- _Recorded data_:
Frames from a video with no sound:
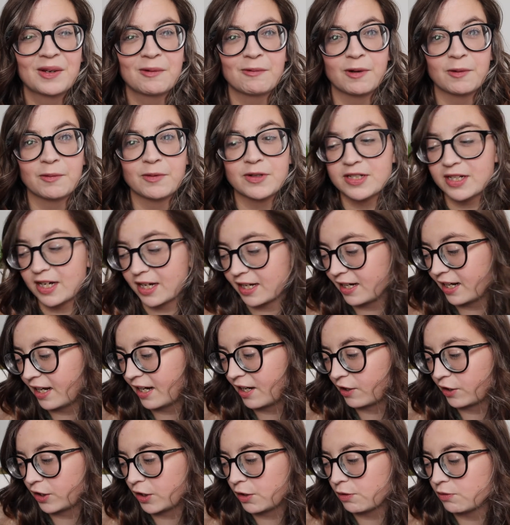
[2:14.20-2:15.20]
when we're done.
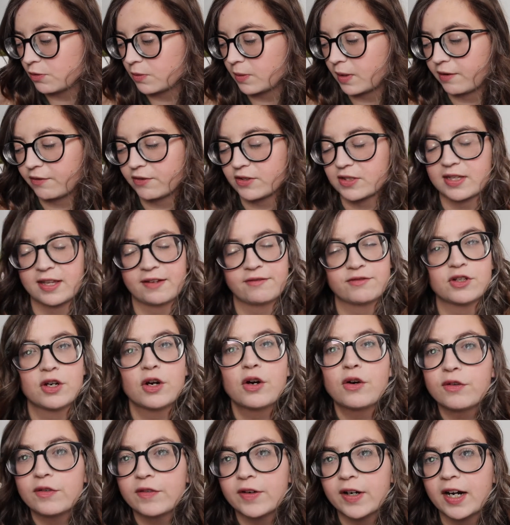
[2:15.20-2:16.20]
And I'll use whatever's left
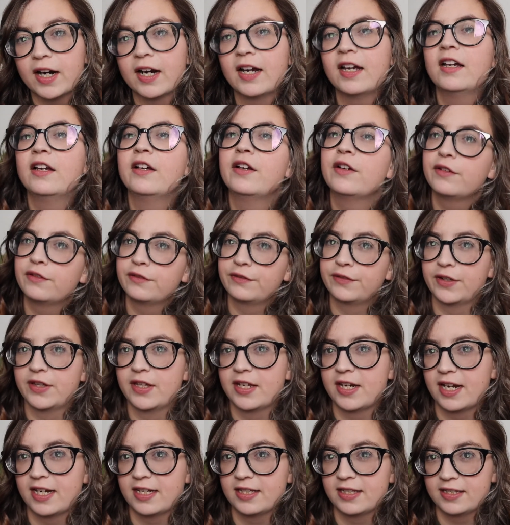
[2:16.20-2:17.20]
over for
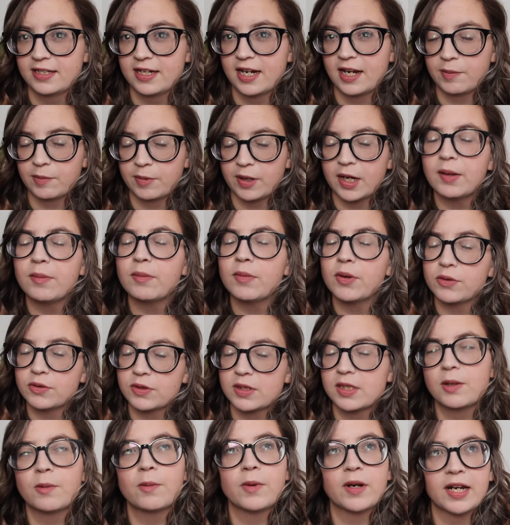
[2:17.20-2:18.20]
the nightstand, but I
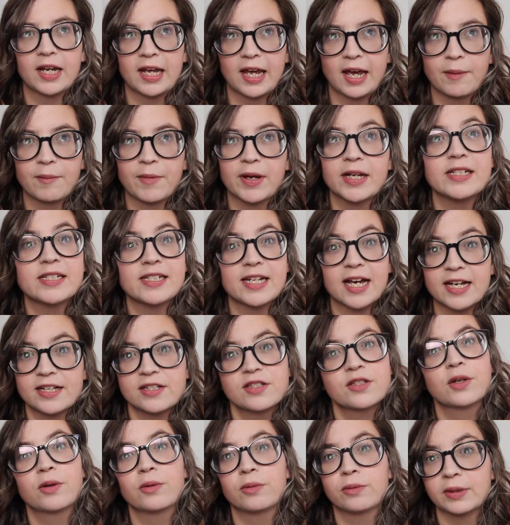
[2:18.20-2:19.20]
mostly wanna get my
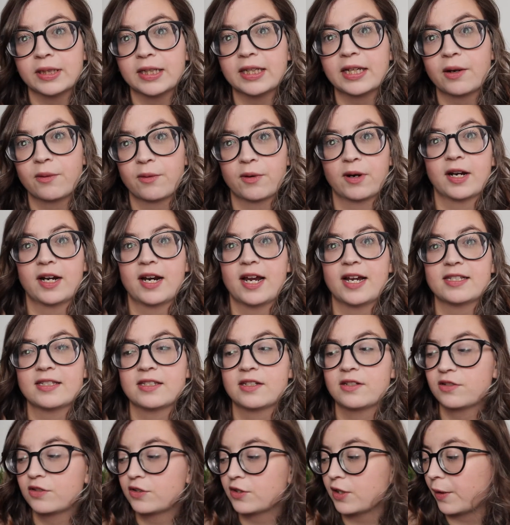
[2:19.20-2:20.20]
desk really
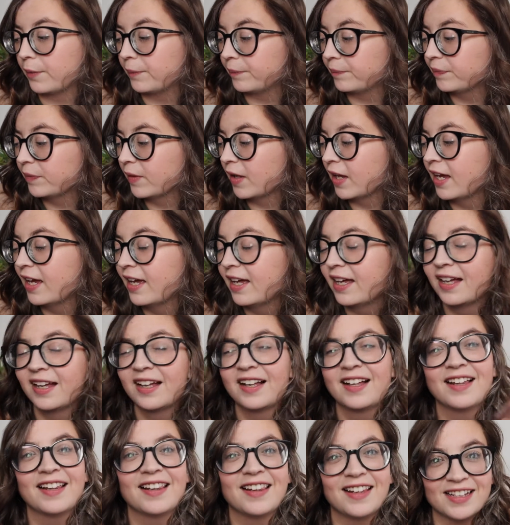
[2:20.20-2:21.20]
organized. So
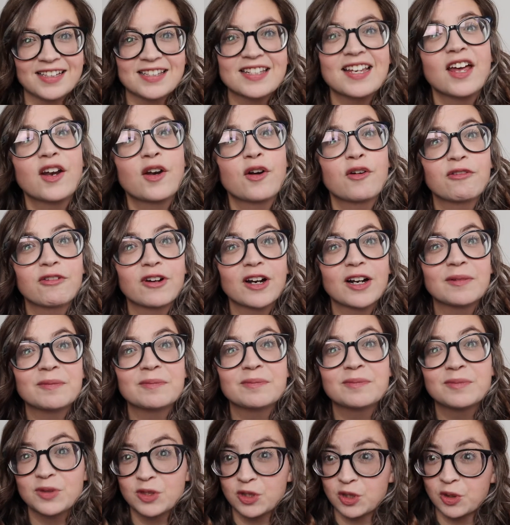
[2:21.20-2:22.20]
let's head over
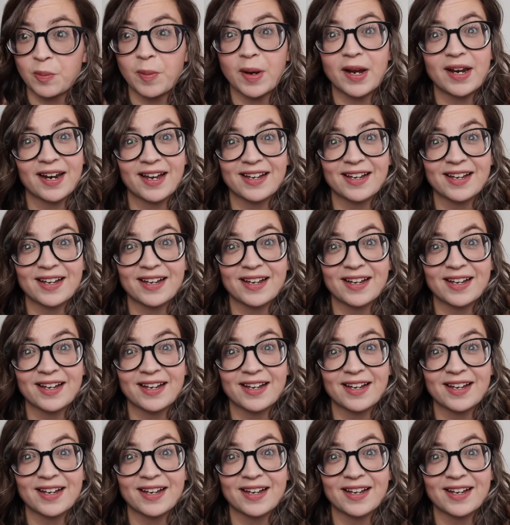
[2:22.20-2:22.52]
to my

- _Description of the task_: The whole listing is to be written out exactly; the pictures stay out of the copy.

- _Result of the task_:
Frames from a video with no sound:
[2:14.20-2:15.20]
when we're done.
[2:15.20-2:16.20]
And I'll use whatever's left
[2:16.20-2:17.20]
over for
[2:17.20-2:18.20]
the nightstand, but I
[2:18.20-2:19.20]
mostly wanna get my
[2:19.20-2:20.20]
desk really
[2:20.20-2:21.20]
organized. So
[2:21.20-2:22.20]
let's head over
[2:22.20-2:22.52]
to my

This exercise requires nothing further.